When is a puppy considered full grown or adult? I don't know when Scooter will have reached his full size, just curious...


----------



## Missy (Nov 6, 2006)

Ann, much to the amazement of my vet... both my boys continued to grow in in height in length (not just width...LOL) after a year. In fact they both grew about an inch...Jasper in height and Cash in Length.


----------



## Lina (Apr 26, 2007)

Ann it so depends on the line that your dog came from! Kubrick hasn't grown at all since he was about 9 months and has stopped gaining weight since about 11 months. In general, I would say 1 year is the average with some going above and some below, but this is just a guess based on what I have heard from others.


----------



## LuvCicero (Mar 31, 2008)

Ann, I can't tell that Cicero has changed since he was 9 or 10 months old. Of course....like teenagers...he could have another growth spurt...I guess. Most every dog I've owned stayed the same size they were at 1 year of age. Scooter should be his adult size...or very close.


----------



## Lynn (Jan 2, 2007)

Ann,
It really does depend on the line of your dogs.

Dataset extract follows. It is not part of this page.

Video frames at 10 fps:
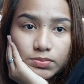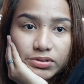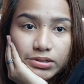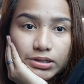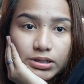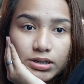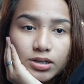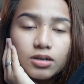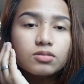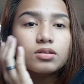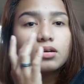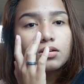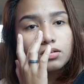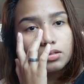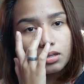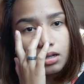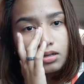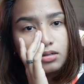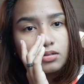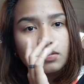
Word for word: maglalagay ako ng konting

I found this out with my two...Casper was full grown at 1 yr. and Missy is 1 1/2 yr and still growing (though I am thinking she has stopped now at 1 1/2 yrs old), she really did seem to grow from 12-18 months of age.

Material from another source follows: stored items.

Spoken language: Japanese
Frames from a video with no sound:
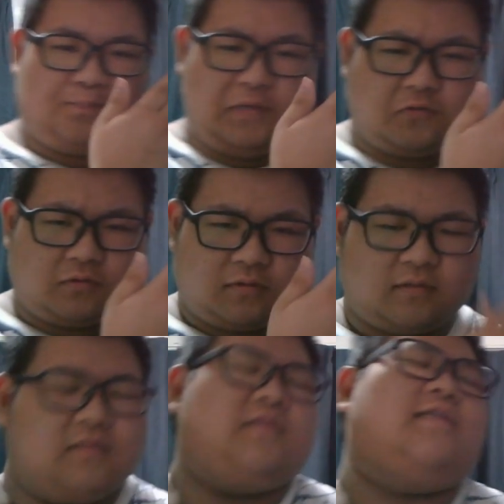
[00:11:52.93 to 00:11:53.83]
ビュッっ
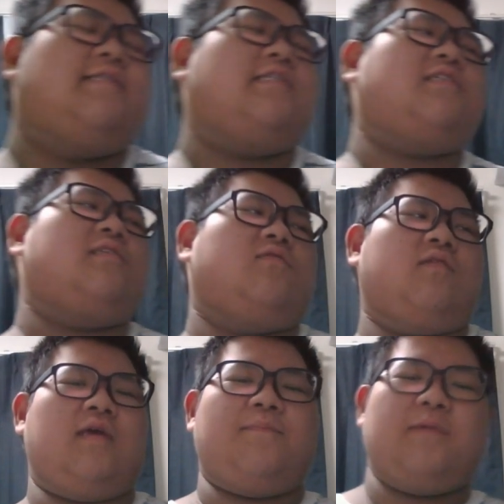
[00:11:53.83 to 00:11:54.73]
て出ちゃった
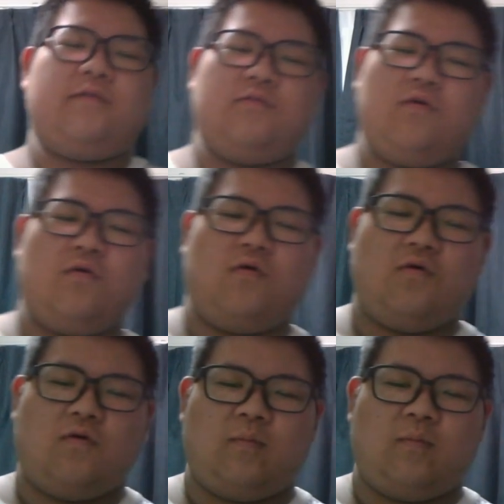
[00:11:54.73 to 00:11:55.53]
時、やっぱりその、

I was surprised by this, but I am glad Missy finally got bigger.


----------



## lfung5 (Jun 30, 2007)

My freddie was a slow grower. He grew up until 2 years old. Scudder stopped growing in height and length in less than a year, but packed on weight after that!


----------



## gelbergirl (Jun 9, 2007)

I heard up until 2 years, mentally and physically.


----------



## Scooter's Family (May 23, 2008)

Wow, for some reason I thought he'd be done around a year. I don't know where I got that from. He's so different now than when he was a puppy, it seems like he's grown so much already! Not just physically but with all that he's learned.


----------



## LuvCicero (Mar 31, 2008)

Ann, they grow to fast, don't they? I miss the "little" puppy.  How much does Scooter weigh now? Cicero weighs 11 pounds and has been at that weight for a good while. I think he is the perfect size right now and I'm hoping he doesn't get much heavier for "me" to carry.


----------



## ama0722 (Nov 28, 2006)

Yeah, I think you are going to get a lot of variation here. Dora was always a bit more solid (remember I only had my maltese to compare her to) so she grew to her size pretty quicky. I would say 8-9 months. She had to grow into her little belly! Dasher is just a different body type. My DH always says athletic but he is quite a bit more lean but you really see the difference in their movement. He gained a pound (10% of his body weight) between 10-12 months. I am not sure if he is done growing either as he is only 13 months now. He could put on some more weight and be just fine but then again he would probably need to quit running so much, figure not everything in the backyard is the most exciting thing. He just is on a constant I LOVE LIFE journey


----------



## Scooter's Family (May 23, 2008)

Scooter is about 9 pounds and he hasn't added weight in about a month or so. I'd love it if he stayed around this size, he's still easy to carry.


----------



## Kathie (Jul 31, 2008)

Abby is nineteen months now and still weighs eight pounds which she has weighed since she was a year old. I hope she doesn't get much heavier as she is easy for me to pick up.

Kathie


----------



## RikiDaisyDixie (Apr 15, 2008)

*I was told 18 months*

Havanese mature slower than bigger dogs. I was told they were puppies till a year and a half, then dogs. Riki continued to grow in chest width till that age. Daisy seemed to stop growing around the time of her first cycle which was eight months.

I guess Riki also had a growth spurt the last year or so when we stopped doing agility and got too many treats. He is getting back in shape and close to his three year old 12 pounds and muscular frame!


----------